Ava, a resourceful but terrified twelve year old, must manage seventy gators and the vast, inscrutable landscape of her own grief. Her mother, Swamplandia!’s legendary headliner, has just died; her sister is having an affair with a ghost called the Dredgeman; her brother has secretly defected to the World of Darkness in a last-ditch effort to keep their sinking family afloat; and her father, Chief Bigtree, is AWOL. To save her family, Ava must journey on her own to a perilous part of the swamp called the Underworld, a harrowing odyssey from which she emerges a true heroine.
This Is Where I Leave You by Jonathan Tropper
The death of Judd Foxman's father marks the first time that the entire Foxman family--including Judd's mother, brothers, and sister--have been together in years. Conspicuously absent: Judd's wife, Jen, whose fourteen-month affair with Judd's radio-shock-jock boss has recently become painfully public. Simultaneously mourning the death of his father and the demise of his marriage, Judd joins the rest of the Foxmans as they reluctantly submit to their patriarch's dying request: to spend the seven days following the funeral together. In the same house. Like a family. As the week quickly spins out of control, longstanding grudges resurface, secrets are revealed, and old passions reawakened. For Judd, it's a weeklong attempt to make sense of the mess his life has become while trying in vain not to get sucked into the regressive battles of his madly dysfunctional family. All of which would be hard enough without the bomb Jen dropped the day Judd's father died: She's pregnant.
Until I Find You by John Irving
When he is four years old, Jack travels with his mother Alice, a tattoo artist, to several North Sea ports in search of his father, William Burns. From Copenhagen to Amsterdam, William, a brilliant church organist and profligate womanizer, is always a step ahead – has always just departed in a wave of scandal, with a new tattoo somewhere on his body from a local master or “scratcher.”
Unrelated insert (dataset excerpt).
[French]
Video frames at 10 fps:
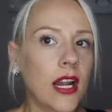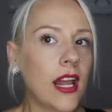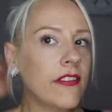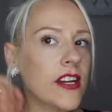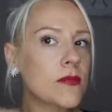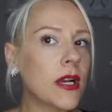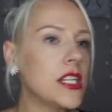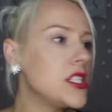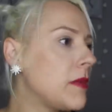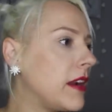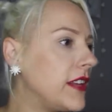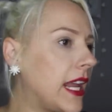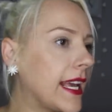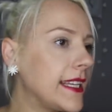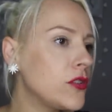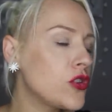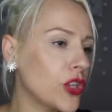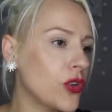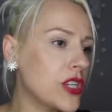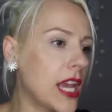Là franchement quand il m'a enlevé la graisse, le
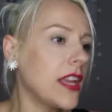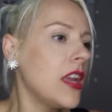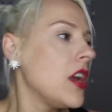chirurgien,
Alice and Jack abandon their quest, and Jack is educated at schools in Canada and New England – including, tellingly, a girls’ school in Toronto. His real education consists of his relationships with older women – from Emma Oastler, who initiates him into erotic life, to the girls of St. Hilda’s, with whom he first appears on stage, to the abusive Mrs. Machado, whom he first meets when sent to learn wrestling at a local gym.
Jack has always lived in the shadow of his absent father. But as he grows older – and when his mother dies – he starts to doubt the portrait of his father’s character she painted for him when he was a child. This is the cue for a second journey around Europe in search of his father, from Edinburgh to Switzerland, towards a conclusion of great emotional force.